LJ info – Vous ne croyez donc pas à l’extension du conflit ?


H. K. Je ne pense pas qu’il ira au-delà de Gaza qui subit déjà et va continuer de subir une tragédie. Mais les réactions n’iront pas au-delà d’une protestation verbale. Ni le Hezbollah ni l’Iran n’ont intérêt à la guerre. Les Américains ont concentré des forces considérables et averti l’Iran que le moindre mouvement de sa part entraînerait une riposte immédiate. Les Iraniens ont envoyé leurs proxies en Irak, en Syrie, au Bahreïn, au Yémen pour montrer qu’ils sont actifs, mais je ne crois pas qu’ils créeront plus que des escarmouches.
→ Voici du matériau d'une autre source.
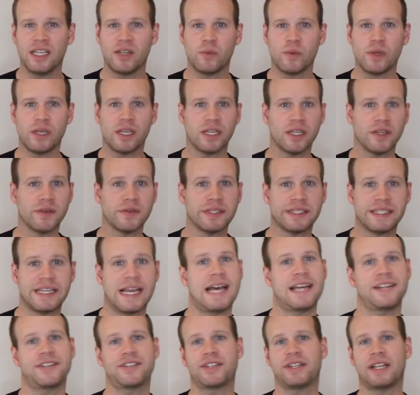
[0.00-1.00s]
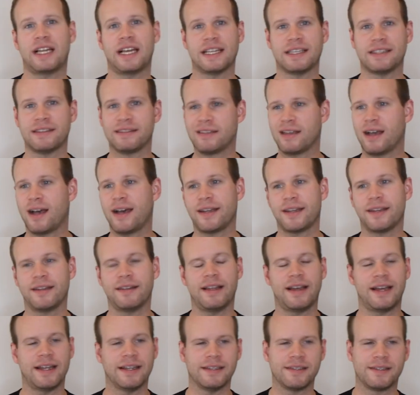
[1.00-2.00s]
We can use dashed lines, dotted
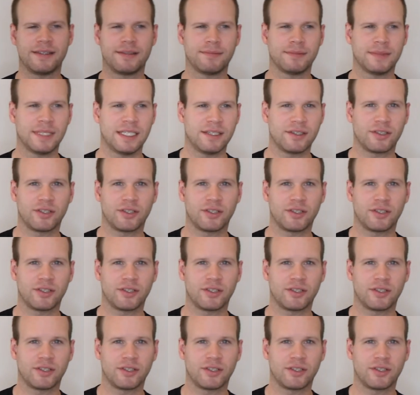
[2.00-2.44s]
lines,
LJ info – Oui, mais il leur faut compter avec leurs opinions…

H. K. Après l’effroyable attaque terroriste du Hamas, les Israéliens savent qu’ils n’ont pas beaucoup de temps pour mener leur offensive terrestre, car l’opinion internationale – pas seulement arabe – va progressivement se retourner : on le voit déjà à l’ONU. Dans cette situation, si périlleuse, il peut y avoir des engrenages imprévisibles, il faut donc être prudent dans l’analyse. Mais, à part le Hamas et Poutine – qui est embourbé en Ukraine -, personne n’a intérêt à une conflagration générale au Proche-Orient.